If a manufacturer is tasked with the production of an extra-long assembly, this may mean that series production using an automated line is impossible, and production steps must be carried out manually. Alternatively, an assembly line with special machinery can be set up exclusively for these products. The latter option is usually considerably more expensive, making it barely profitable for small and medium-sized series production. Ideally, production machines can be set up for this special task using simple retooling measures.
There are a large number of AOI system providers worldwide. Most of the manufacturers naturally focus on the standard, widely used applications in order to achieve high sales volumes and low machine prices. The European industry, however, is increasingly characterised by its ability to flexibly and quickly react to special requirements with low and medium quantities, instead of providing for the cheap mass production of a single product.
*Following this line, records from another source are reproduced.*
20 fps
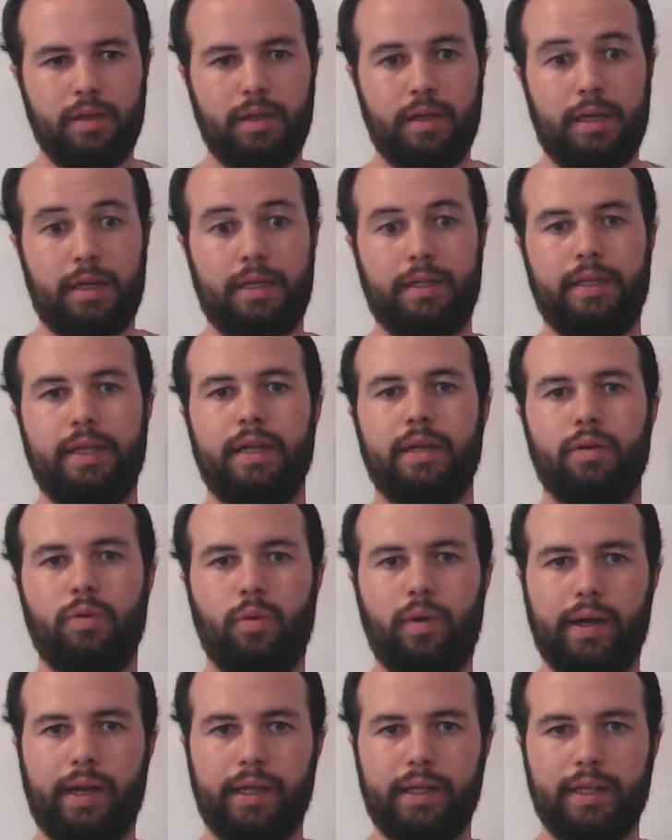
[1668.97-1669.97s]
And then
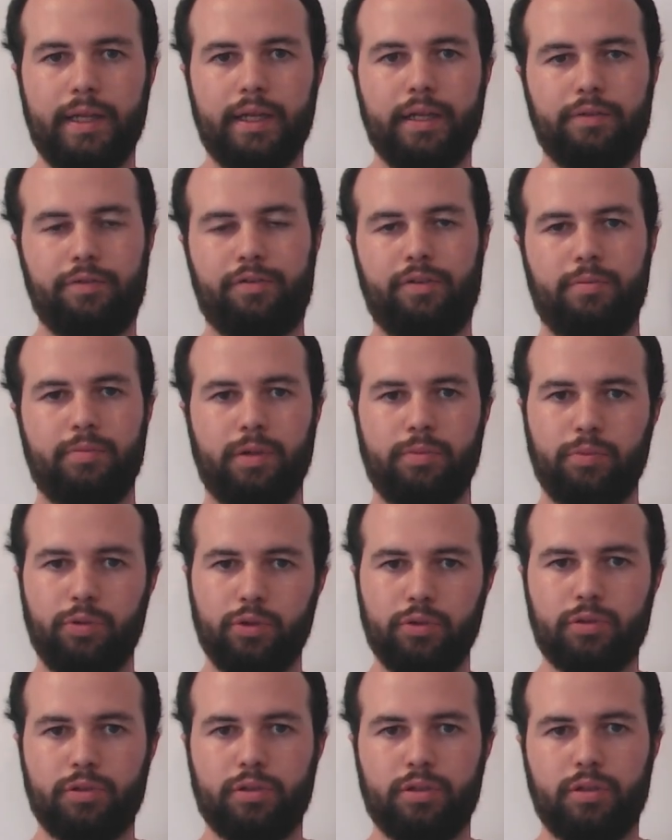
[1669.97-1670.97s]
what I did from the
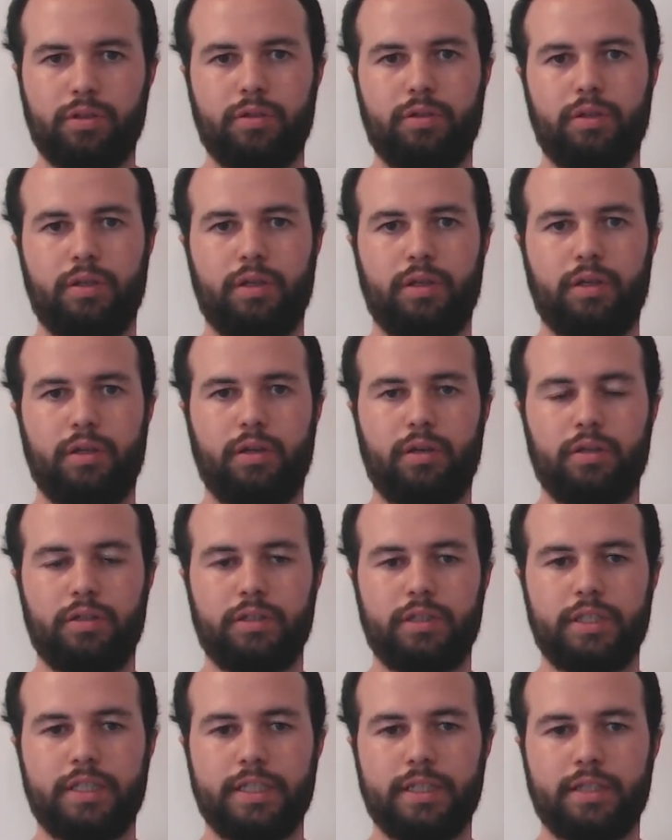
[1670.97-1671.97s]
boot
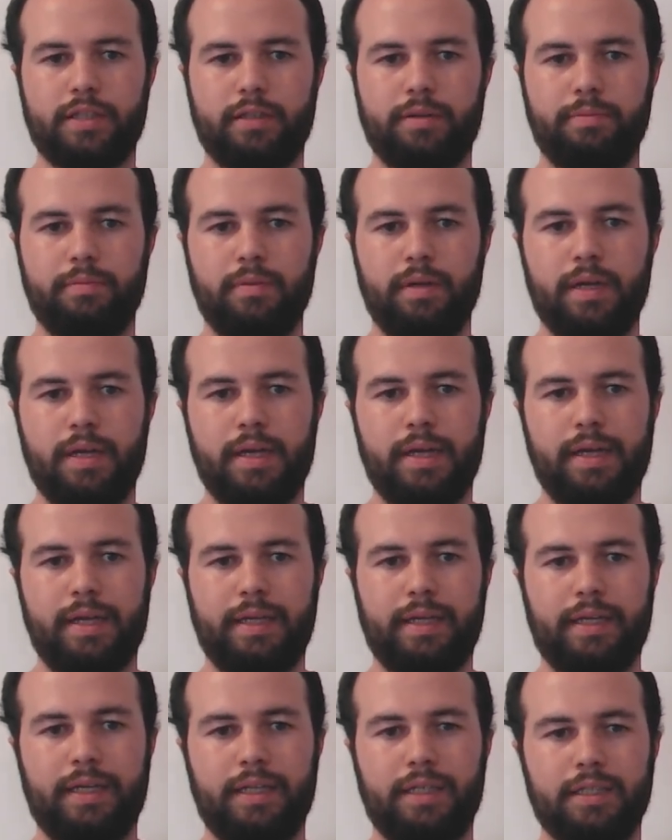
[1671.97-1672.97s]
system
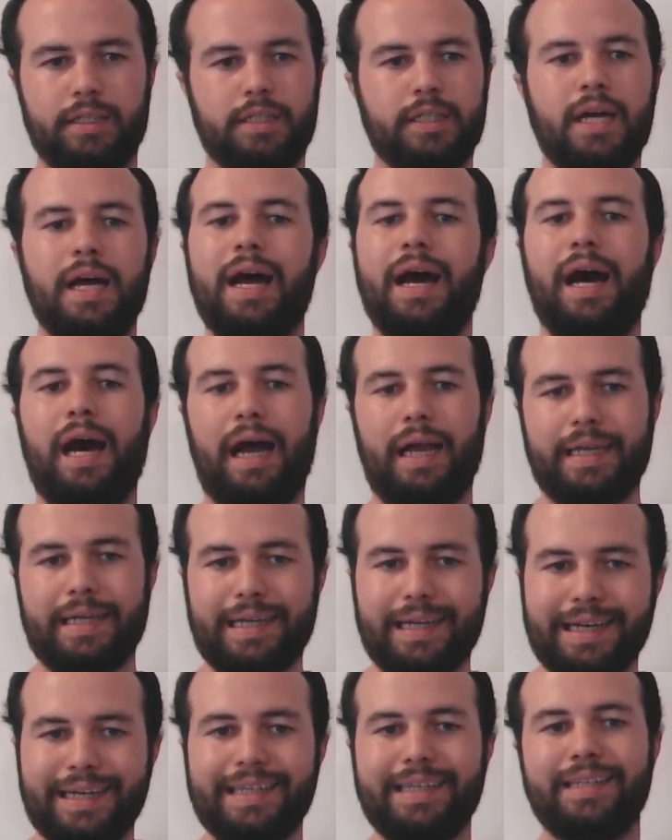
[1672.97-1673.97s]
is I
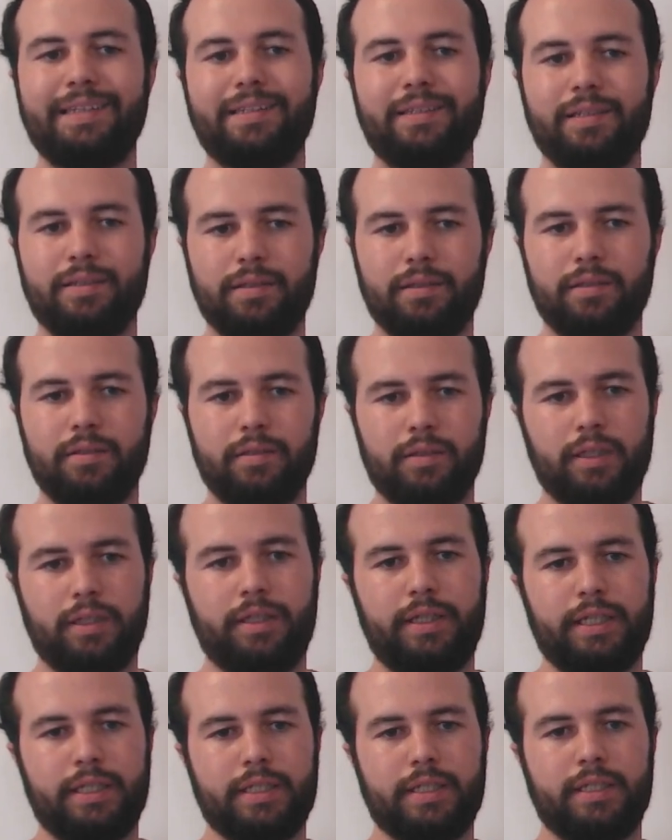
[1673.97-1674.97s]
cleaned the
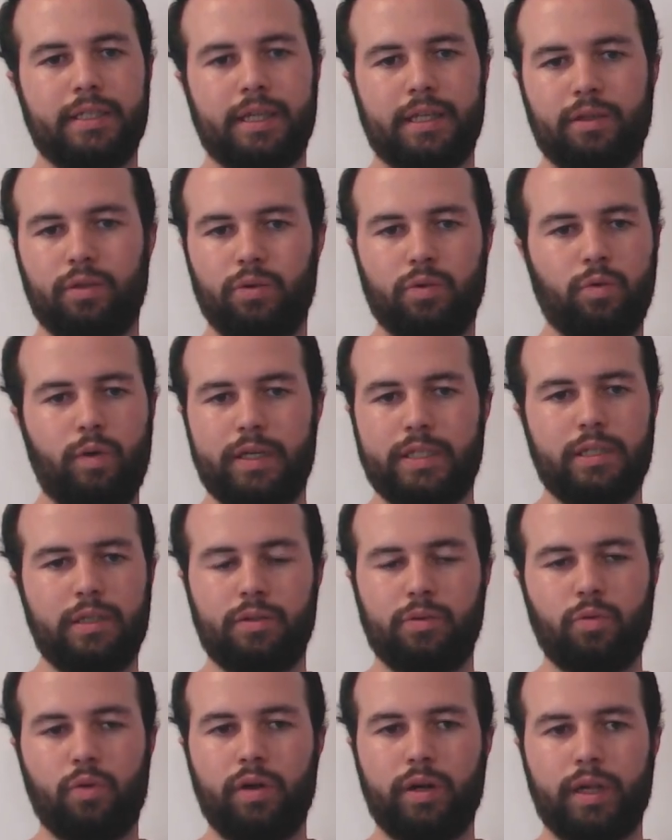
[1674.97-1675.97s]
disk that
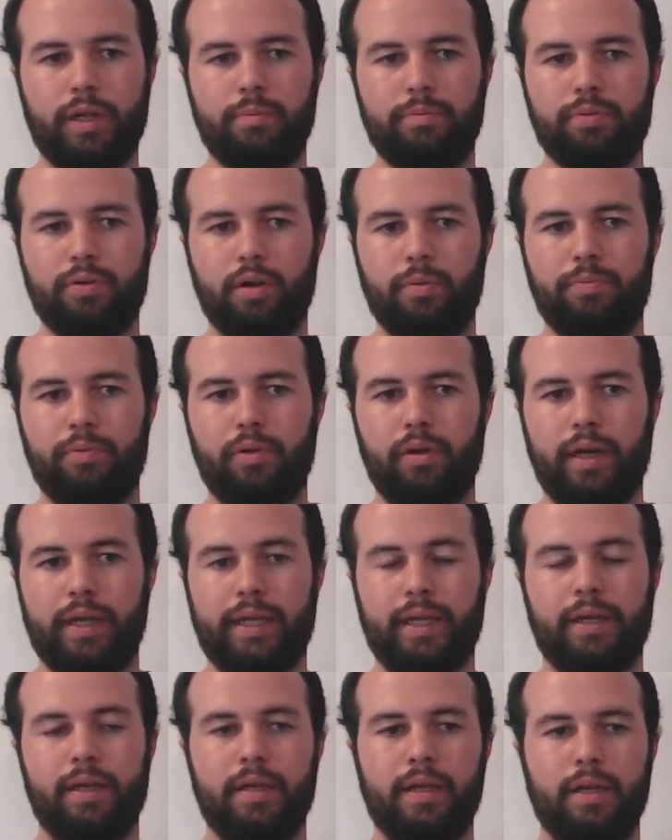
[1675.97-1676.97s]
wasn't working
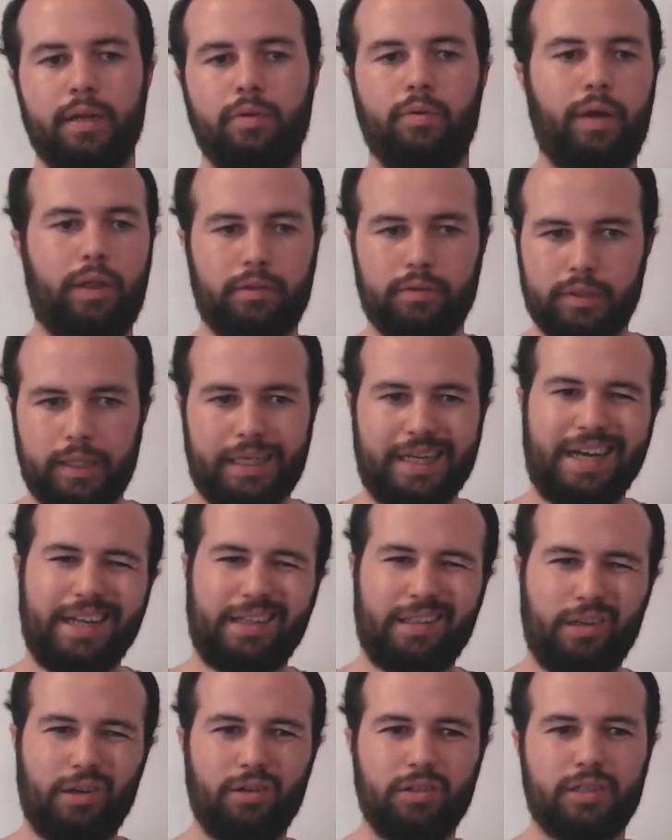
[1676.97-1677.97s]
properly, well, that had
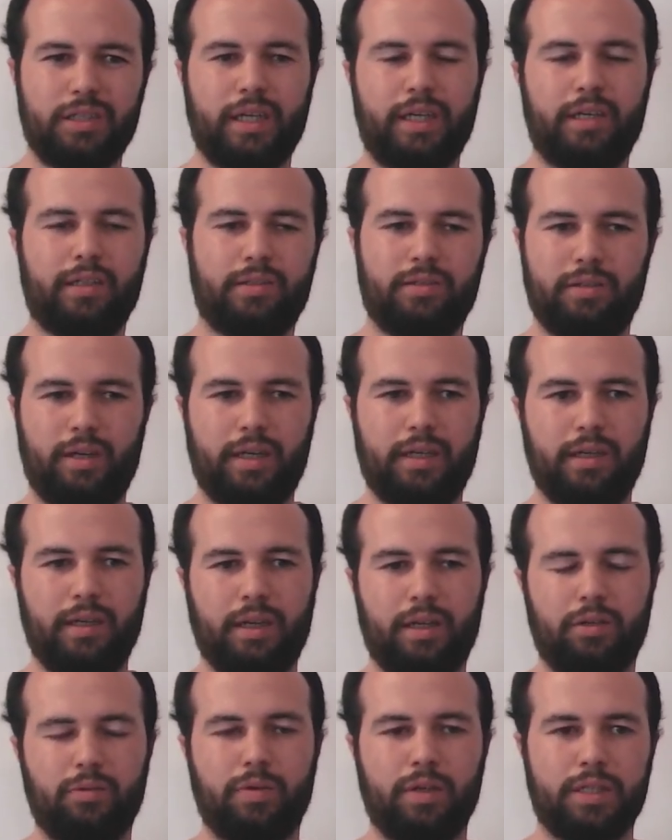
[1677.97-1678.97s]
the old signature and
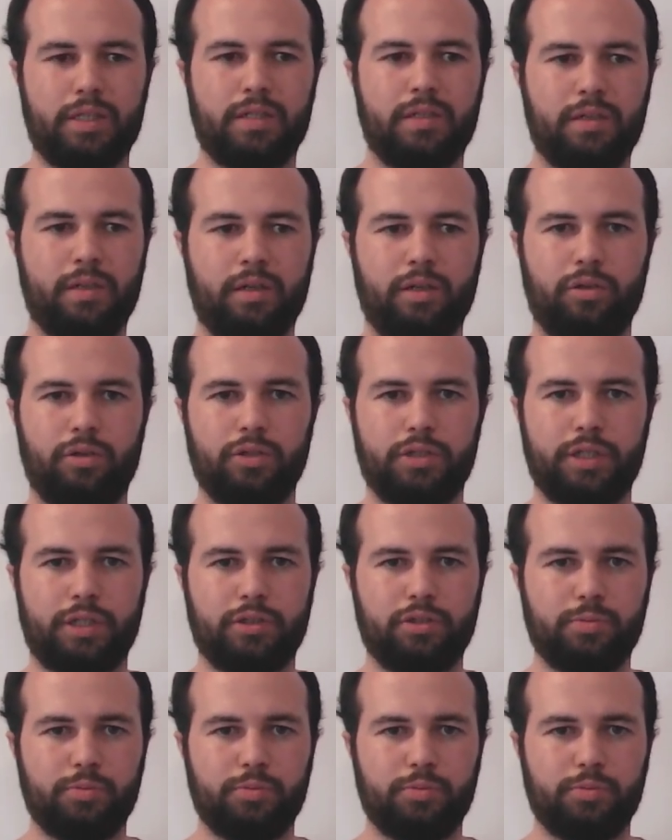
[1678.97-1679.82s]
that was causing some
This applies for consumer goods as well as industrial equipment.
So how can a conventional inline AOI, which is designed for standard assemblies and panels, be equipped for long-board inspection? Section-by-section inspection is one option. To do so, the standard AOI is extended on both sides by two belt modules of equal length, to ensure the smooth forward feed of the long assembly. During operation, this is then transported forward, fixed and tested inside the AOI several times at defined intervals. The data and test results for each test section are grouped together and form the overall result for the assembly.
An X-Y axis gantry is used to position the image acquisition system in relation to the assembly. The assembly must be stationary while doing so. To ensure a complete inspection, the forward feed between the test sections should be slightly smaller than the possible test area in the transport direction of the AOI.
The number of the sections to be tested for the overall inspection is based on the length of the assembly, divided in whole numbers by the length of the forward feed. This method means that the maximum length of an assembly to be tested is only limited by the selection of the belt modules attached.
Göpel Electronic offers this concept as a modular extension to the AOI systems. The belt modules are supplied separately and are only connected to the AOI on-site. The electrical interface is established easily and quickly via connectors for power supply and network. A system of several stoppers ensures that the forward feed between the test section is defined and takes place quickly. The assembly is fixed in the test area. Despite this, protruding sections are supported and the assembly is not exposed to bending. This also makes it possible to test flex PCBs using a corresponding carrier.
It is equally easy to create a test programme. The individual test sections are generated from the CAD data of the assembly and associated with test tasks. The program parts of the sections are then combined into a so-called multi-test and are processed sequentially. It also remains possible to work with changing product versions and to carry out tests on standard-length assemblies. The image acquisition concept, with its telecentric optics, orthogonal camera, 3D images without shading and freely selectable angled views, is just as universally applicable and equal to any test situation.
This concept is part of the overall modular and flexible design of optical inspection systems by Göpel Electronic, which can be tailored to client requirements depending on speed, test depth and budget.